Any idea why only some videos are affected? 720p HD plays fine, as well as other, smaller ones with various aspect ratios/codecs. does the linked test video play smoothly on your computer?
(In reply to comment #11) > Any idea why only some videos are affected? 720p HD plays fine, as well as > other, smaller ones with various aspect ratios/codecs. does the linked test > video play smoothly on your computer? in fullscreen mode I mean.
(In reply to comment #11) > Any idea why only some videos are affected? 720p HD plays fine, as well as > other, smaller ones with various aspect ratios/codecs. At least part of it may be explained by Pauli's theory in comment #2: The default value 2 of XV_BICUBIC means that bicubic filtering is only used if the video is scaled by at least 2x. So 720p probably doesn't use bicubic filtering, but the test video may for you. > does the linked test video play smoothly on your computer? It does here.
> --- Comment #10 from Michel Dänzer <michel@daenzer.net> 2010-05-18 08:34:04 PDT --- > (In reply to comment #9) >> I realy don't know what is real problem because the Attila's patch >> that fixes the problem is practicaly moving the XV buffer to VRAM that >> should be very slow for everyone. > > Actually it seems rather unusually slow on your system. Even this PowerBook > (which doesn't even have write combining) manages more than 100 MB/s for CPU > writes to VRAM. > Yes.
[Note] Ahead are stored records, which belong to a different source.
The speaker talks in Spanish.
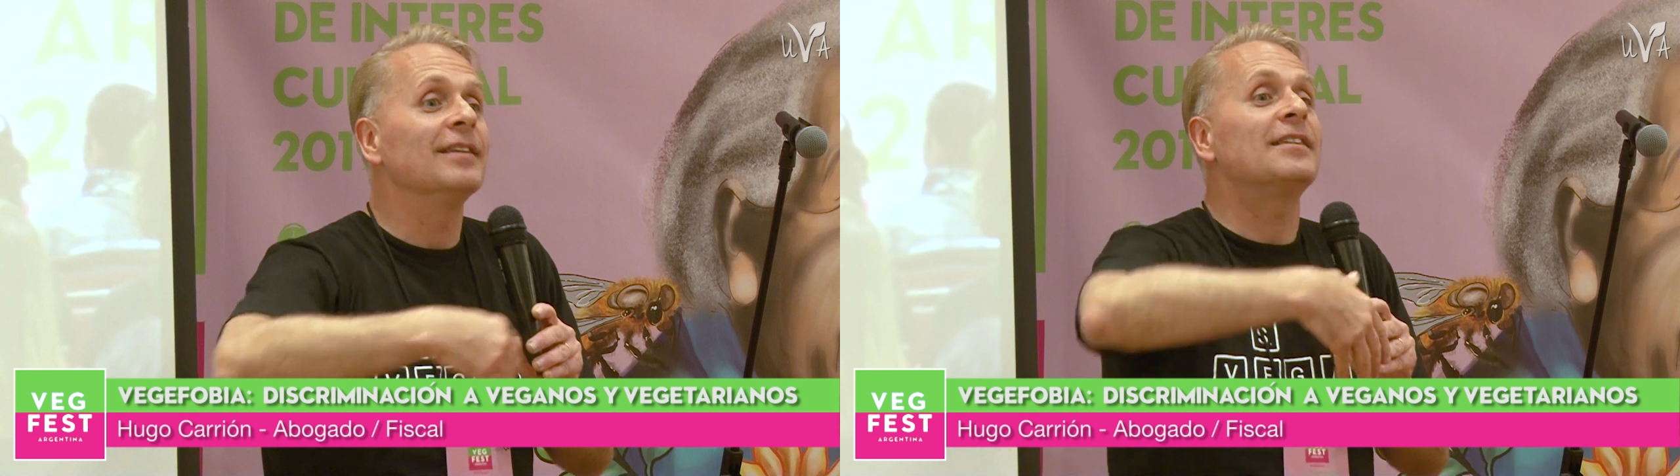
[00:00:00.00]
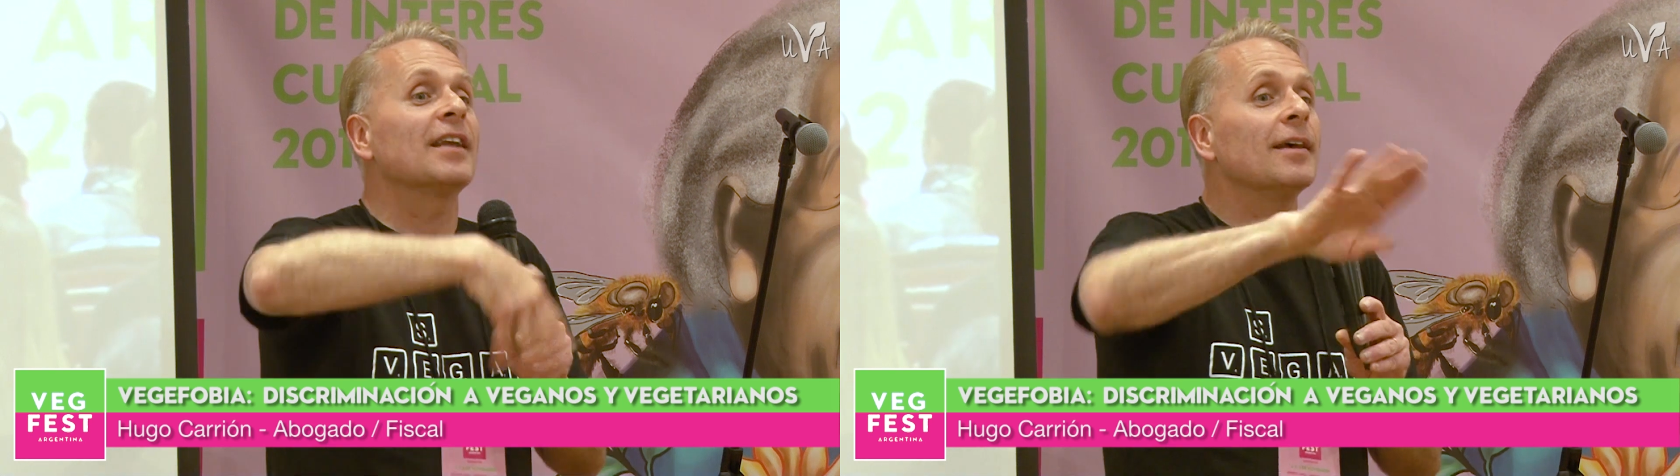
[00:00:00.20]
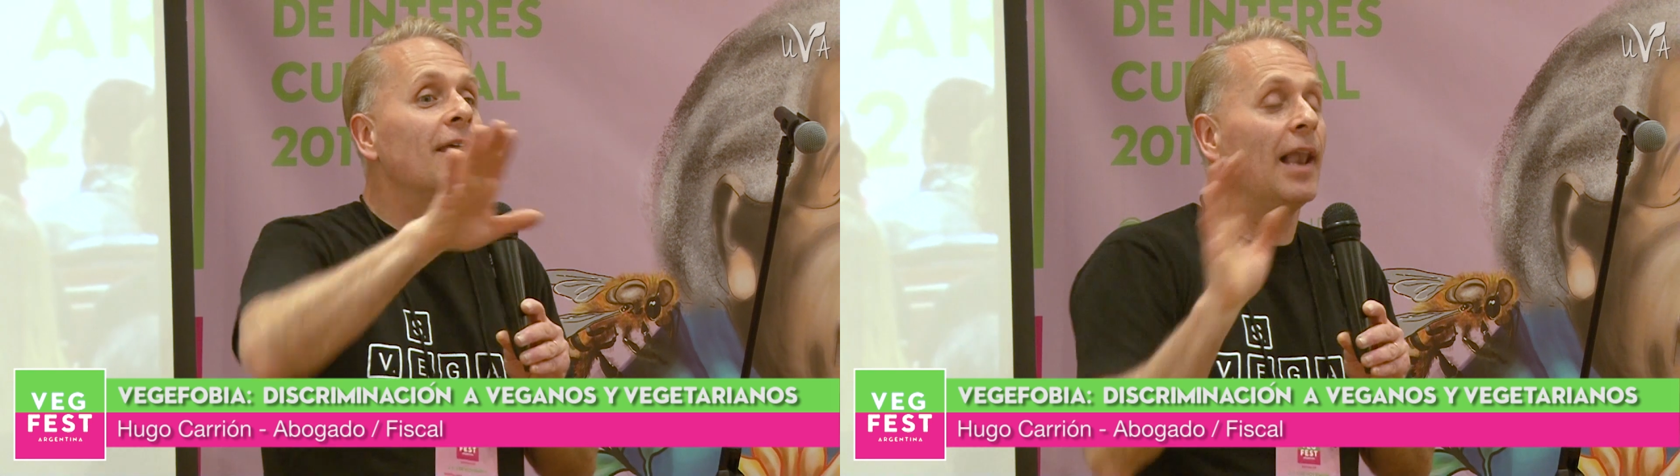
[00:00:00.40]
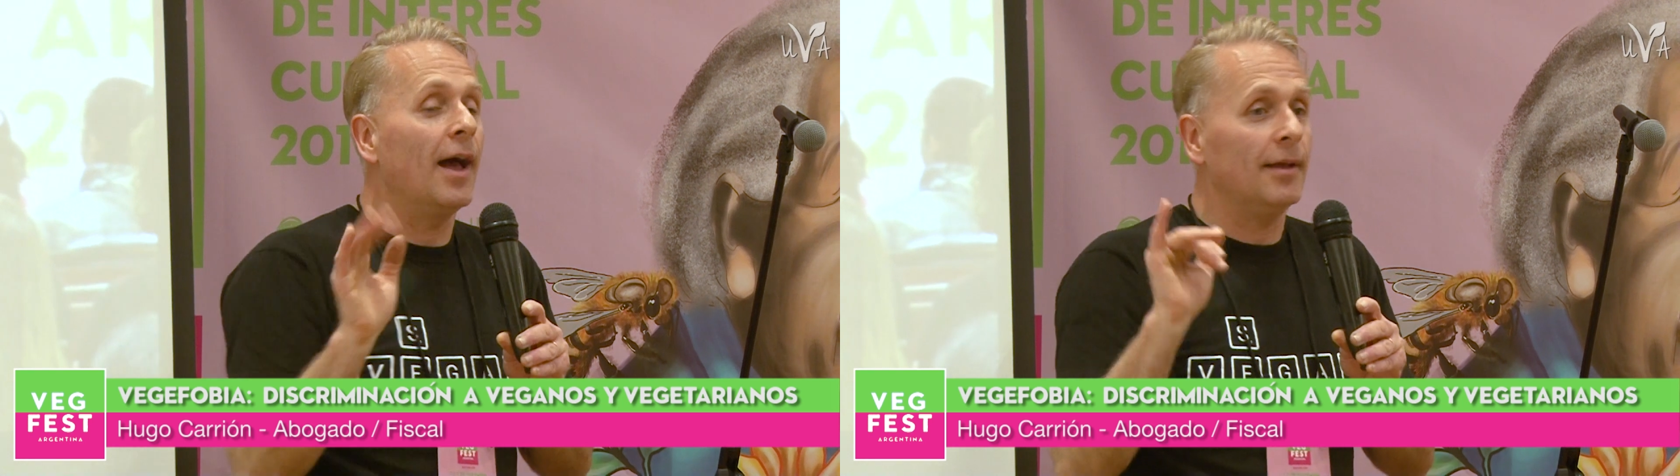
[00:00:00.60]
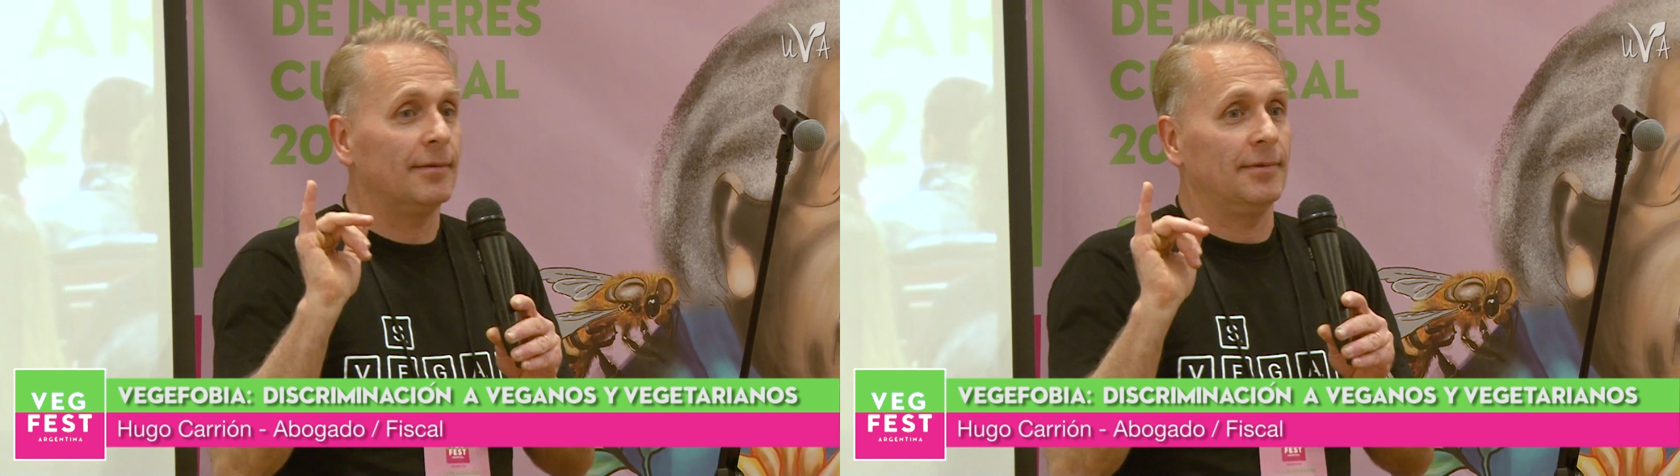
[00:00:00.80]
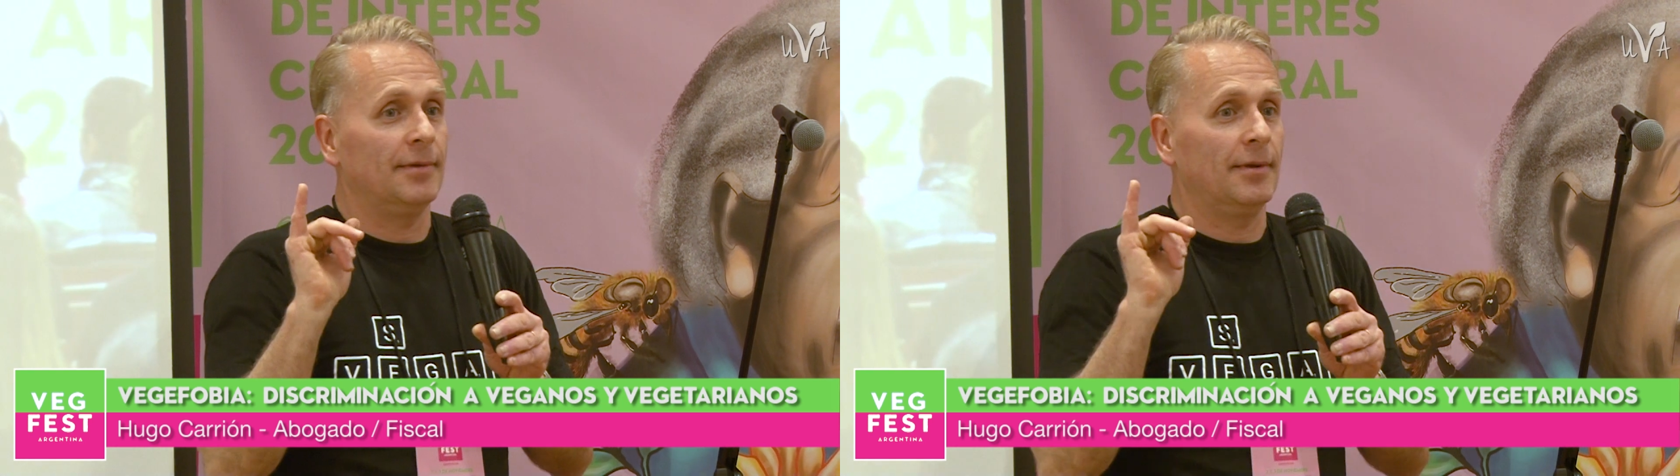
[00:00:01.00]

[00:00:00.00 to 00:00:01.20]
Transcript: detrás de la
My hw is the lowest that I have seen but I have seen results that writes to vram even in some r600/r700 cards are slower than 20MB/s. >> I can later today upload a test application to see how fast memory access is to >> VRAM. But I still don't understand why GPU reading from GTT is very slow for >> X1300 (laptop card?). > > I'm not sure either, but I guess the bicubic filtering could require quite a > lot of bandwidth for texture sampling. > I guess it might be that bicubic filtering may need to read same memory area multiple times causing extra bandwidth use. So with bicubic fragment shader (or similar) actual video should be first uploaded to VRAM before doing the bicubic scaling. > --- Comment #11 from AttilaN <attila123456@gmail.com> 2010-05-18 09:29:45 PDT --- > Any idea why only some videos are affected? 720p HD plays fine, as well as > other, smaller ones with various aspect ratios/codecs. does the linked test > video play smoothly on your computer? > Yes. It plays smoothly in fullscreen (1024x768). But bicubic filtering is not implemented for my hw.
I took a video that plays well, converted it to half its size, then it produced the same bad symptoms, so I guess it must have something to do with 2x+ scaling. I'm not sure how to set the 'XV_BICUBIC attribute to 0'...
xvattr -a XV_BICUBIC -v 0
(In reply to comment #16) > xvattr -a XV_BICUBIC -v 0 thx. it makes the video problem go away.
Same problem with RC410 (Radeon Xpress 200M). Is there any solution planned?
Mass closure: This bug has been untouched for more than six years, and is not obviously still valid. Please reopen this bug or file a new report if you continue to experience issues with current releases.